Julia Morrisroe is a painter and associate professor at University of Florida. Looking at Painting began as a way to share my commitment to look and occasionally write about a wide variety of painting, contemporary and historical. In particular I'm looking at this as public commonplace book, a long term project to explore what I mean when I say 'thats a painting'.

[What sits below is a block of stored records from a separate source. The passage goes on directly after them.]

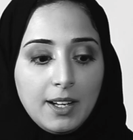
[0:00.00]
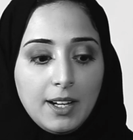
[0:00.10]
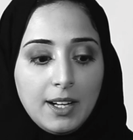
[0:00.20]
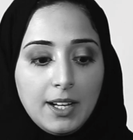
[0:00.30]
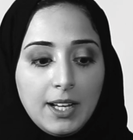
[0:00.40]

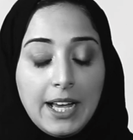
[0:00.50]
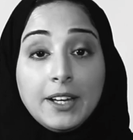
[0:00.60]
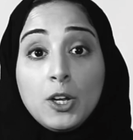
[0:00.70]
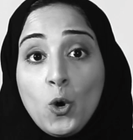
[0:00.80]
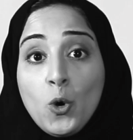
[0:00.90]

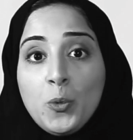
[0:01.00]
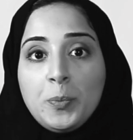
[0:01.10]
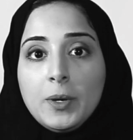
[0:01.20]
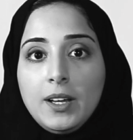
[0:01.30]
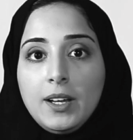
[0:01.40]
And I
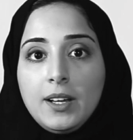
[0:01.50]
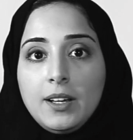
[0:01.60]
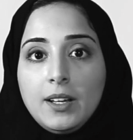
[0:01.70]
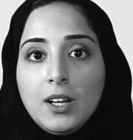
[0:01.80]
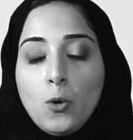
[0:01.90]
hope
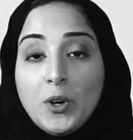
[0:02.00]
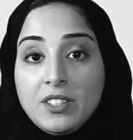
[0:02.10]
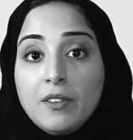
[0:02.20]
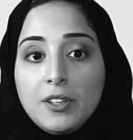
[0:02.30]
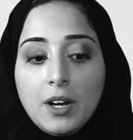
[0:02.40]

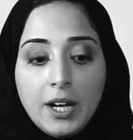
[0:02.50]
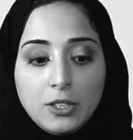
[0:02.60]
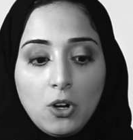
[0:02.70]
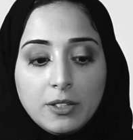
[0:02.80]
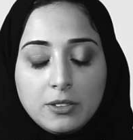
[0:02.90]
whatever I
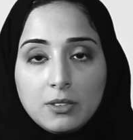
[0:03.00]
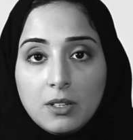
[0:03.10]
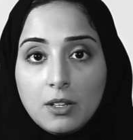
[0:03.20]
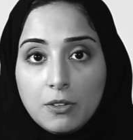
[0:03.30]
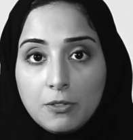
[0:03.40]
got
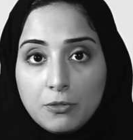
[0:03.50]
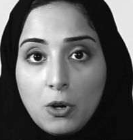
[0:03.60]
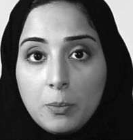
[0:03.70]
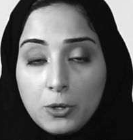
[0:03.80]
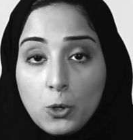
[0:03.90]

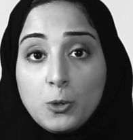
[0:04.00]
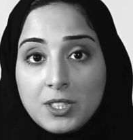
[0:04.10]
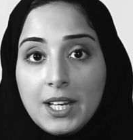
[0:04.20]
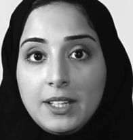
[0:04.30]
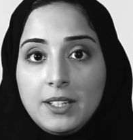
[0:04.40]
from
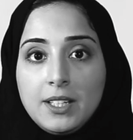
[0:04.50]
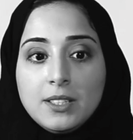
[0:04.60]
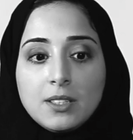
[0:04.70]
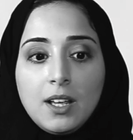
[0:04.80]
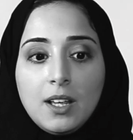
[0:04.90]
those
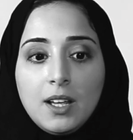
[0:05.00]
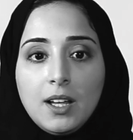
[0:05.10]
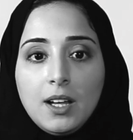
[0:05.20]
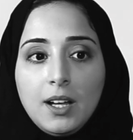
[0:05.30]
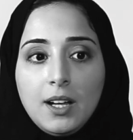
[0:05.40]
ladies,
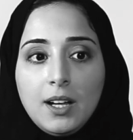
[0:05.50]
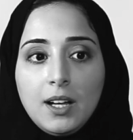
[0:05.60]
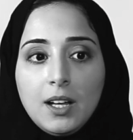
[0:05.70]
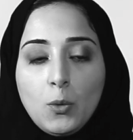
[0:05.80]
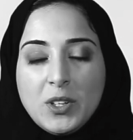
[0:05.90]

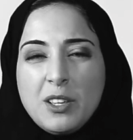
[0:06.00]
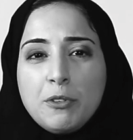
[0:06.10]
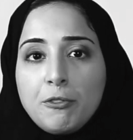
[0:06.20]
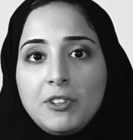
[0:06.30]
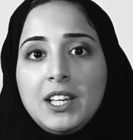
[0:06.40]

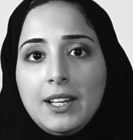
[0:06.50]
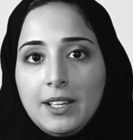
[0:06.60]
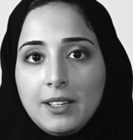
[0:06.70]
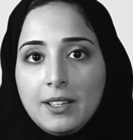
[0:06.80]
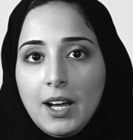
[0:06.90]
whatever
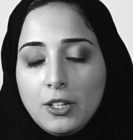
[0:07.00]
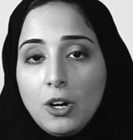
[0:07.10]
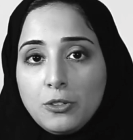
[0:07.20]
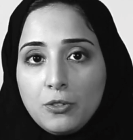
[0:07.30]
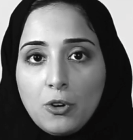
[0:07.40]
feeling I
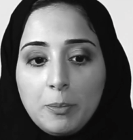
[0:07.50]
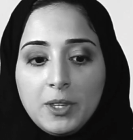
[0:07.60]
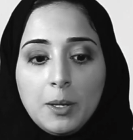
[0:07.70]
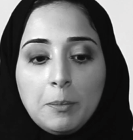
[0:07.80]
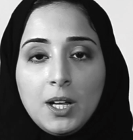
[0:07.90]
got from
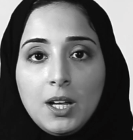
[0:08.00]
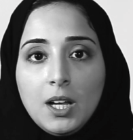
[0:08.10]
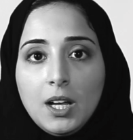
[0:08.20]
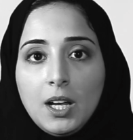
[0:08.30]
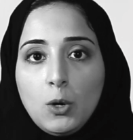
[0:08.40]
them,
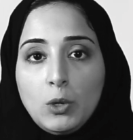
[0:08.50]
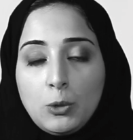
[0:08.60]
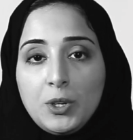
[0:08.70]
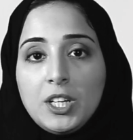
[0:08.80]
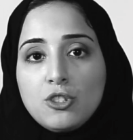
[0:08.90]

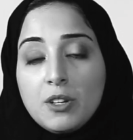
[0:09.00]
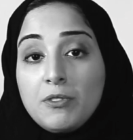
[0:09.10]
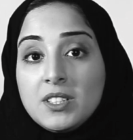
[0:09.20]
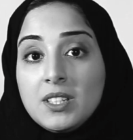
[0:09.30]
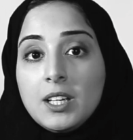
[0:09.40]
will reach
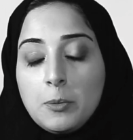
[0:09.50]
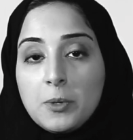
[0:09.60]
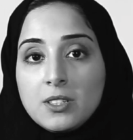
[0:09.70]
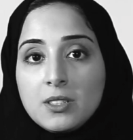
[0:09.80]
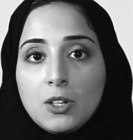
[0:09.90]
every single
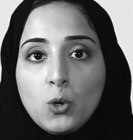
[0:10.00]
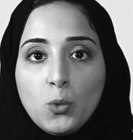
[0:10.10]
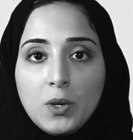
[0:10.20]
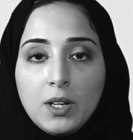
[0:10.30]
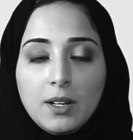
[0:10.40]
person
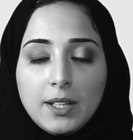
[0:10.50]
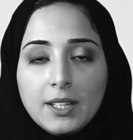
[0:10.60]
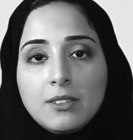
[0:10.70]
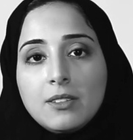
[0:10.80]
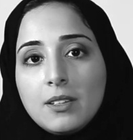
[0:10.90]
who will
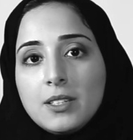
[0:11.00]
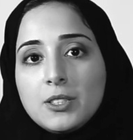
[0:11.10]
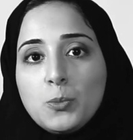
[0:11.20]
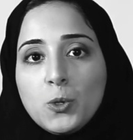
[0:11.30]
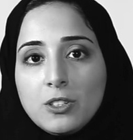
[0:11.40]
get
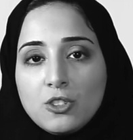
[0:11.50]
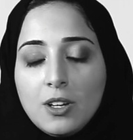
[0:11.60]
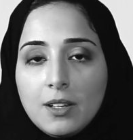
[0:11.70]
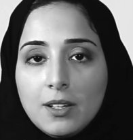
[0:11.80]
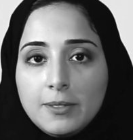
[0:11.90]
this book,
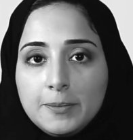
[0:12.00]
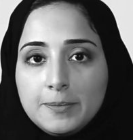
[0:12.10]
inshallah.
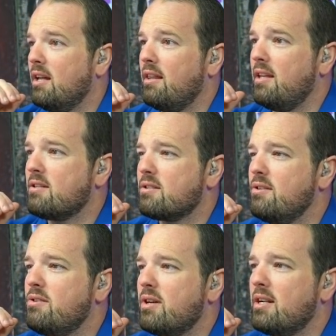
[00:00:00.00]
This
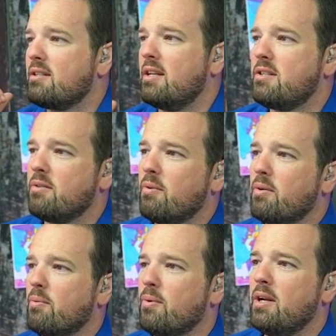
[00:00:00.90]
new translation
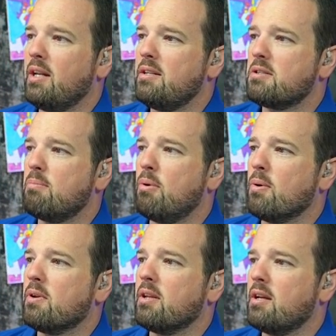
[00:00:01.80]
would really
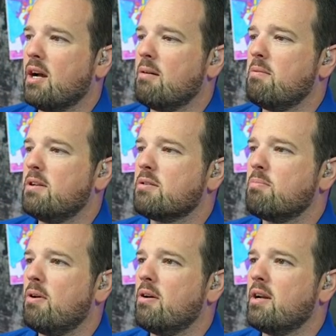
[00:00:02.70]
support the
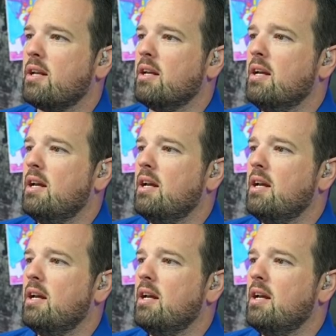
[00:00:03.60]
Communist Party.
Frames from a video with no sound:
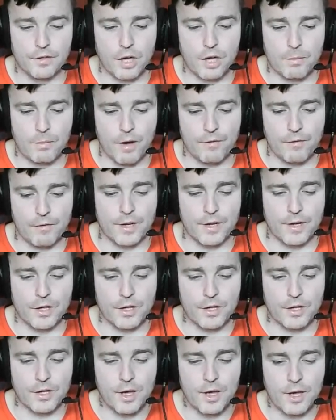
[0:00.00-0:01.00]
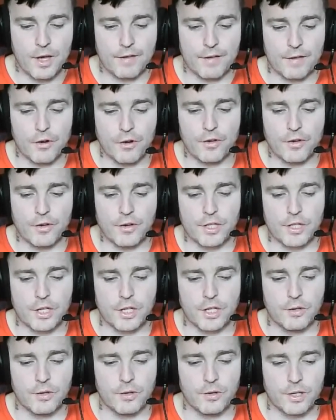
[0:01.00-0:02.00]
Players to watch for Liverpool is
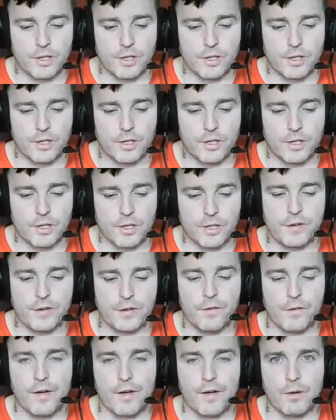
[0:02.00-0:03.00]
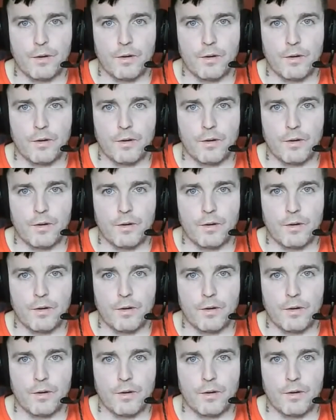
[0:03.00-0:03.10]
homegrown Curtis Jones,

My studio work juliamorrisroe.com
Bean Gilford at Art Daily reviewed the Mark Bradford show that's been traveling about. I saw the show at MCA Chicago in 2011 and completely agree with Gildford that the camera is a lousy substitute for the eye. We were fortunate to have a couple of Bradford's paintings here at the Harn Museum last year. I've never seen a photograph of Bradfords work that makes me want to see it in person, they just don't translate that way. I'm also a huge DeKooning fan, who's work also suffers from the camera. But every time I go to MOMA I take a small detail shot of one or two inches of his painting surface to study. His work reminds me of the possibilities of color and layer, hiding and revealing. I feel the same way about Bradford's work, they show me as much as they hide, and I really love how physically the act of looking becomes in his paintings. You can see the surface sanded away, overlapping, tearing and rebuilding. It's hard not to touch them. Here are three images from one painting, each one progressively larger. As photos they're all horrible, but if you get to see the painting, then you'll understand.